The Holidays Celebrated In Colonial America

St. Agnes' Day

{ The 21st of January }

  The eve of 21 January was when the celebration of St. Agnes' Day took place. It honored St. Agnes, a Roman virgin who suffered as a martyr and died in 306 AD.

  The primary object of the celebration was divination by women to discover who might be their future husbands.

  Poor Robin's Almanack of 1734 included the following verses:

"Saint Agnes Day comes by and by,
When pretty maids do fast to try
Their sweethearts in their dreams to see,
Or know who shall their husbands be.
but some when married all is ore,
And they desire to dream no more,
Or, if they must have these extreams,
Wish all their sufferings were but dreams."

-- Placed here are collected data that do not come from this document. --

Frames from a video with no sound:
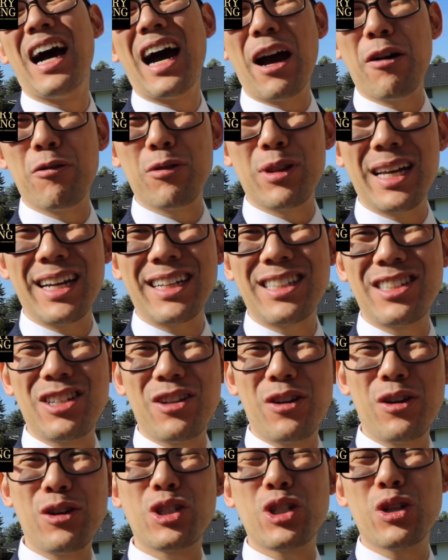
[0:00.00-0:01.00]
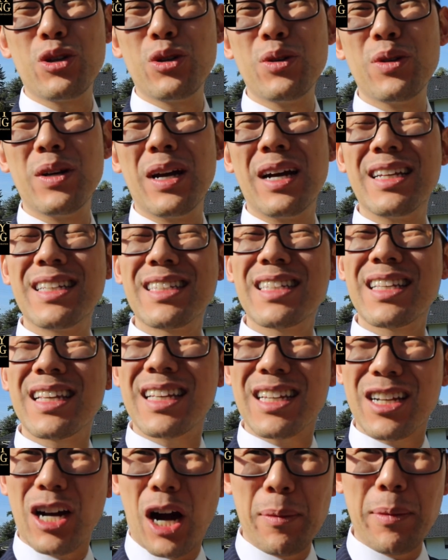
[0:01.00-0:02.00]
I would like you to
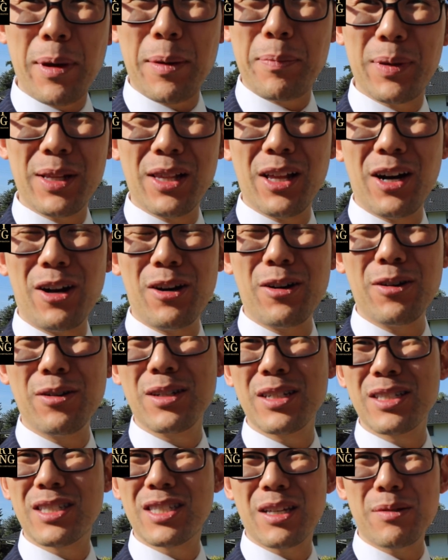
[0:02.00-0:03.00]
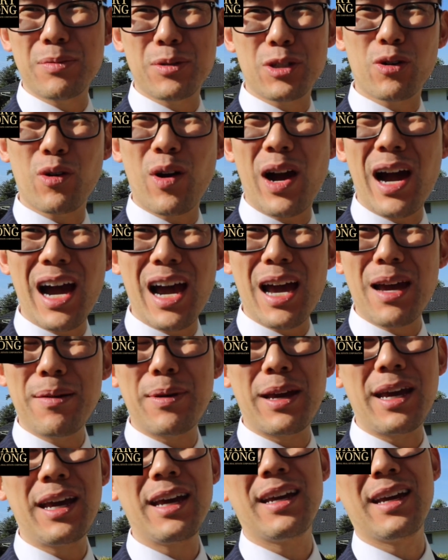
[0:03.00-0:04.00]
comment below,
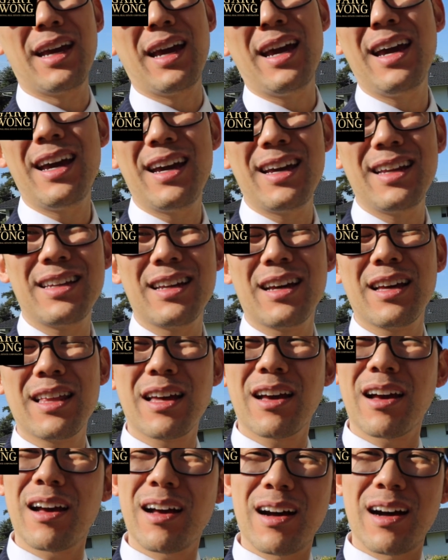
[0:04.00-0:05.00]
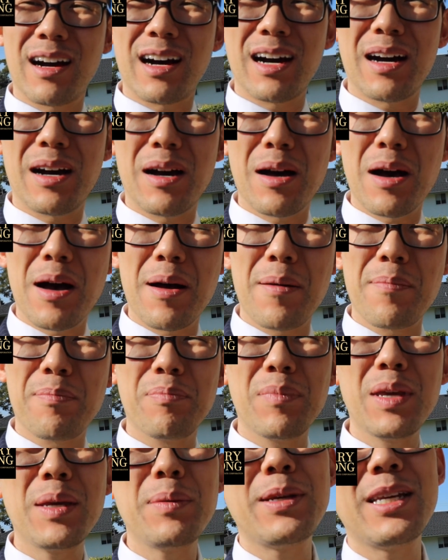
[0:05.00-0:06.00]
subscribe, hey, and uh,
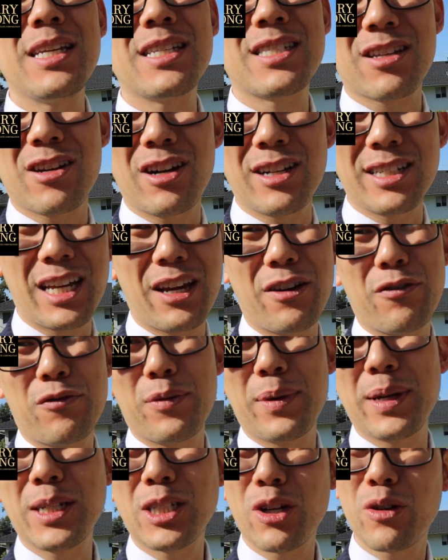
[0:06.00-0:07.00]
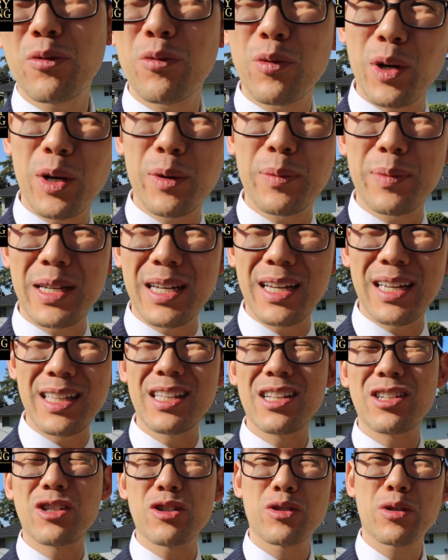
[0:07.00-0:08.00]
Mimi's contact information will be
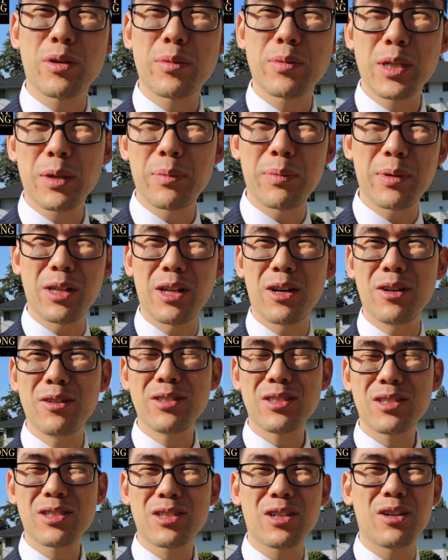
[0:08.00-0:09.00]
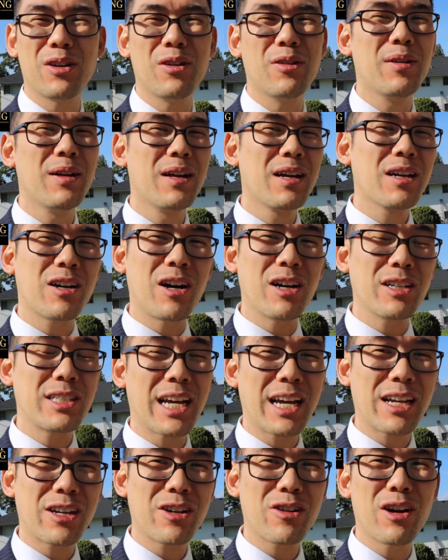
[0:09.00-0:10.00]
in the description below, so
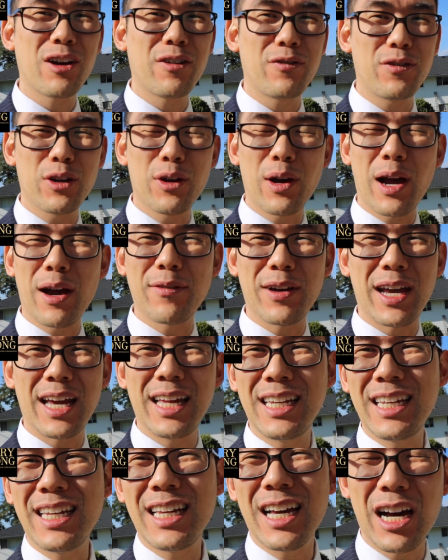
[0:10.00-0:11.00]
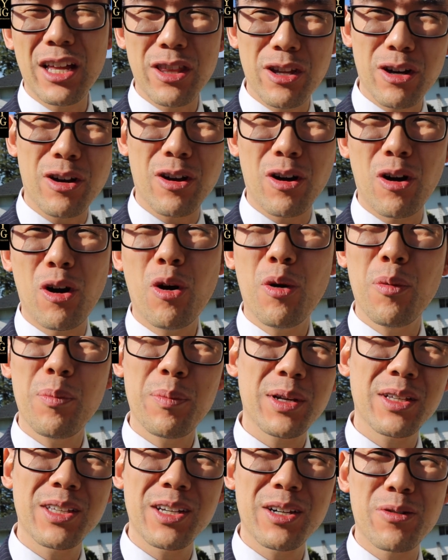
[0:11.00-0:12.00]
contact her if you have any other
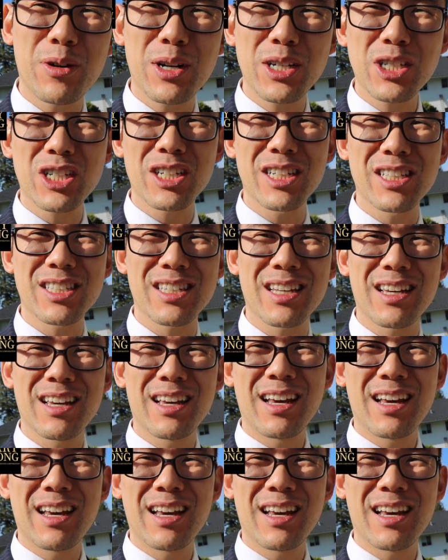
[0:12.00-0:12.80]
home building questions.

  It was suggested to young ladies (and young men): "Upon St. Agnes' Night, you take a row of pins, and pull out every one, one after another, saying a paternoster, sticking a pin in your sleeve, and you will dream of him, or her you shall marry.".

  Many young ladies would fast during the eve of St. Agnes' Day in hopes that it would give them additional luck in discovering their true love.

  The chap-book, Mother Bunch's Closet Newly Broke Open suggested that the young lady on the eve of St. Agnes' Day go into her bed chamber, put on a clean shift, and then, after lying down, to place her right hand under her head and say: "Now the god of Love send me my desire." The young lady was told to then try to go to sleep as quickly as possible, and she would surely dream of her future lover.